Convention: Query ModifierKey as a separate resource. Don't try to derive modifiers from ButtonInput. The dedicated resource is more reliable and clearer.

Pitfalls and compiler errors

Confusion between pressed and just_pressed causes the "rocket jump" bug. pressed returns true as long as the key is held. just_pressed returns true only on the frame the key transitions from up to down. Use just_pressed for actions like jumping or firing. Use pressed for continuous actions like moving or aiming.

Schedule order breaks input. If you run your input system before Bevy processes input, you read the state from the previous frame. The character moves one frame late. Bevy runs input processing in the InputSystem schedule, which defaults to running before Update. If you put your system in Update, you're safe. If you create a custom schedule, ensure it runs after input processing.

KeyCode vs legacy Key. Bevy switched to KeyCode to support multiple keyboards and better ergonomics. Old tutorials reference Key::Space. The compiler rejects this with a mismatched types error or a missing item error. Always use KeyCode::Space.

Using EventReader<KeyInput> for simple state checks adds unnecessary complexity. EventReader streams individual events. It's useful for raw event details, but overkill for checking if a key is pressed. Stick to ButtonInput for state queries.
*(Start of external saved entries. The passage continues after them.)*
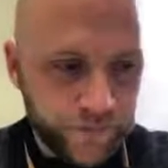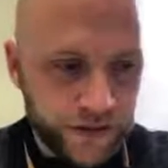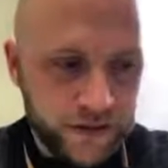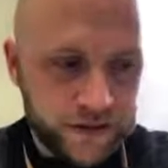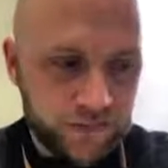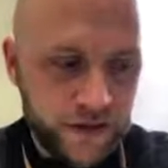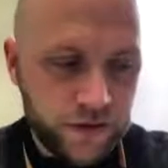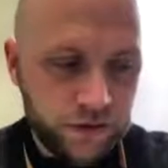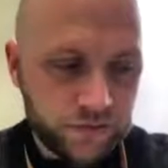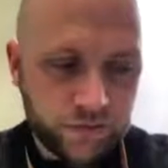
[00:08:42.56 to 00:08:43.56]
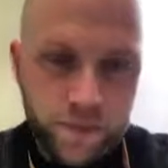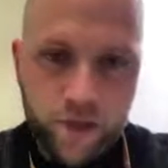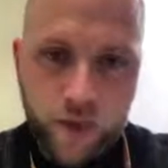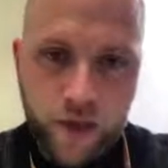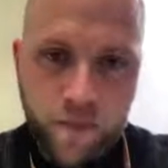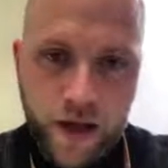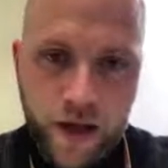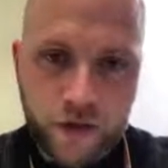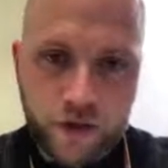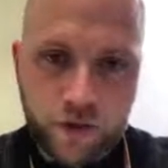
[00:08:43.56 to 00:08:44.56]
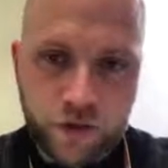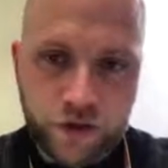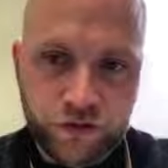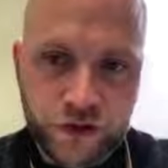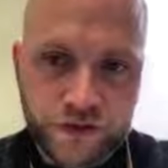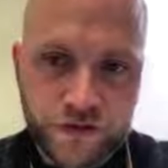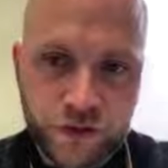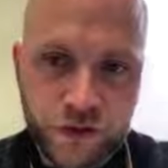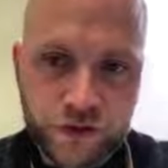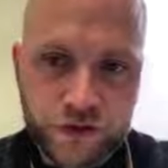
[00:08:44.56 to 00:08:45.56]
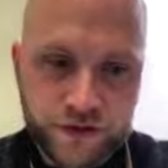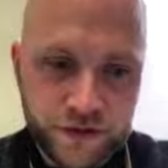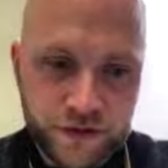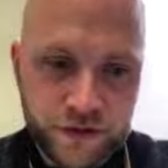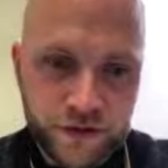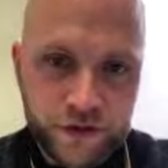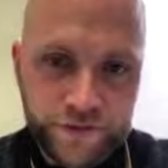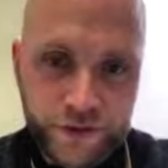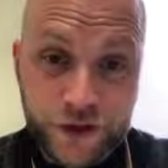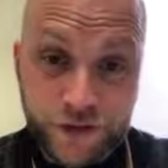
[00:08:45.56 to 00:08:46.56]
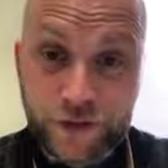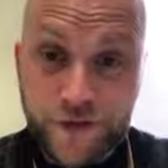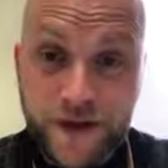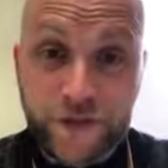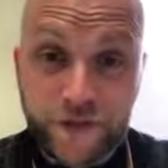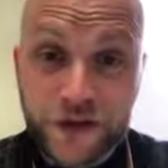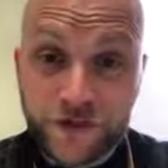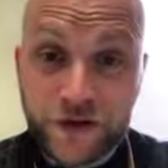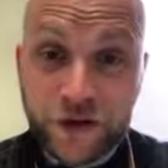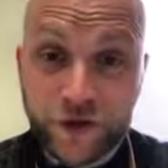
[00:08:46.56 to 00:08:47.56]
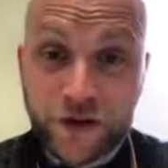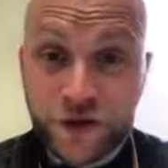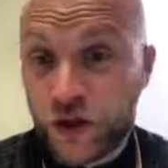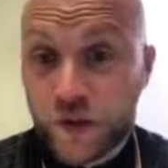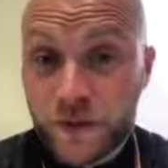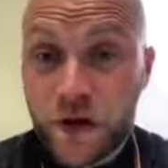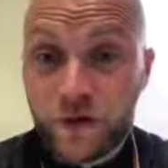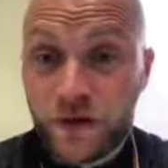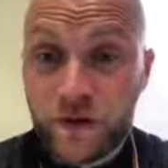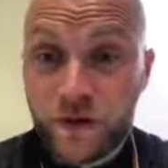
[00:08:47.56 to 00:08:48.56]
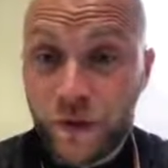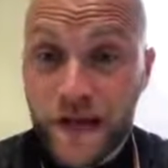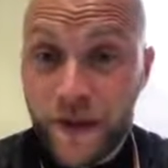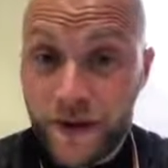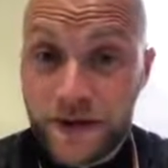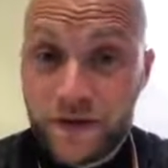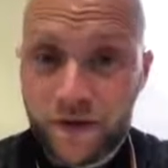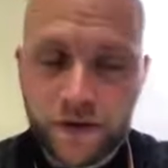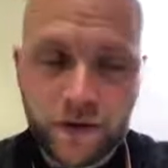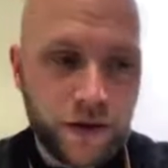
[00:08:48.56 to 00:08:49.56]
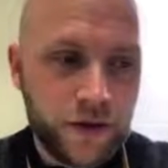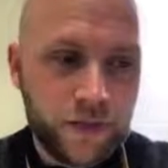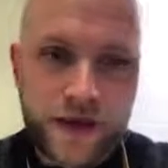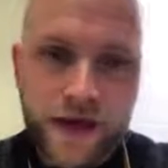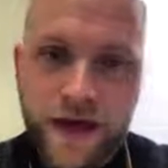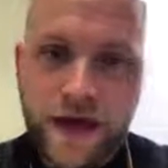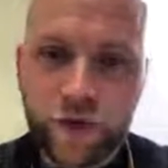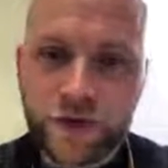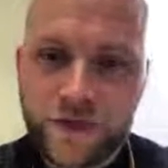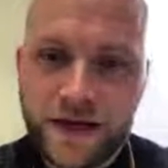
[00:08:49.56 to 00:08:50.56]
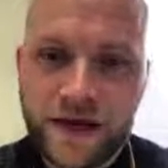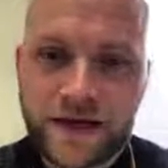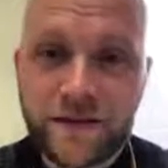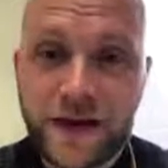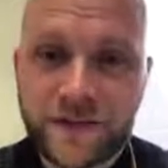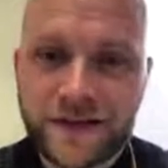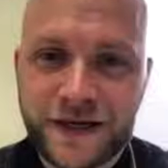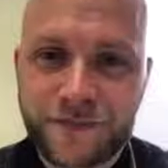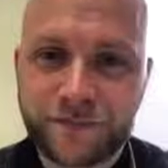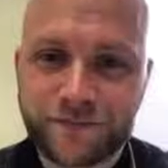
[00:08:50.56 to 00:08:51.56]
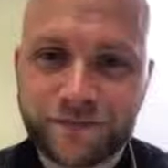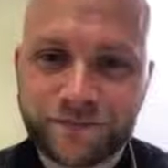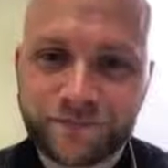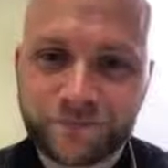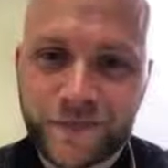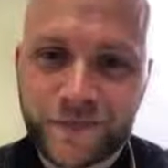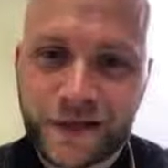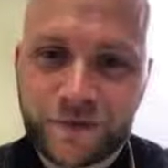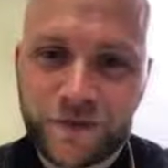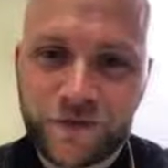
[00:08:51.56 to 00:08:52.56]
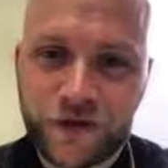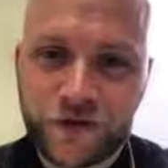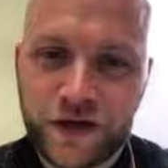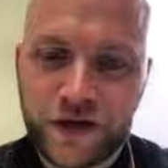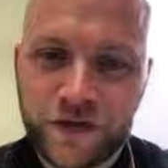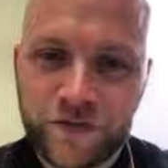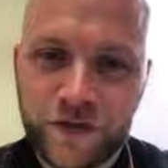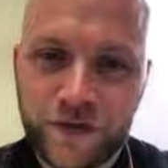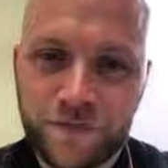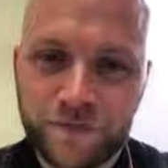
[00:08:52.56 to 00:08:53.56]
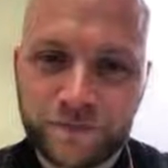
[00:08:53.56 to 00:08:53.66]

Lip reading: it's a real important part to what we've tried to do here is, first of all, develop the individual, and it shows how well we're doing that we get bidding, but then that ultimately then develops the team. And that's what we've got to try and keep doing.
Check just_pressed for taps. Check pressed for holds. The compiler won't stop you from using the wrong one, but your gameplay will suffer.

Decision matrix

Use ButtonInput<KeyCode> when you need to check the state of keyboard keys for gameplay logic. This resource gives you pressed and just_pressed queries that are frame-perfect and easy to read.

Use ButtonInput<MouseButton> when you handle mouse clicks and holds. The API mirrors keyboard input, so you check MouseButton::Left the same way you check KeyCode::Space.

Use EventReader<KeyInput> when you need raw event details like modifiers, repeat counts, or when you want to react to input outside the standard button state model. This approach streams individual events rather than providing a snapshot.

Use ModifierKey when you need to detect Shift, Ctrl, Alt, or other modifier states. This resource aggregates modifier state separately from regular keys, making shortcuts and context checks cleaner.

Use InputSystem::ProcessInput scheduling when you must guarantee your system runs immediately after input updates but before other game logic. This avoids the one-frame delay that can happen if you rely on default ordering in complex schedules.

Input is data. Treat it like data. Query the resource, check the state, act.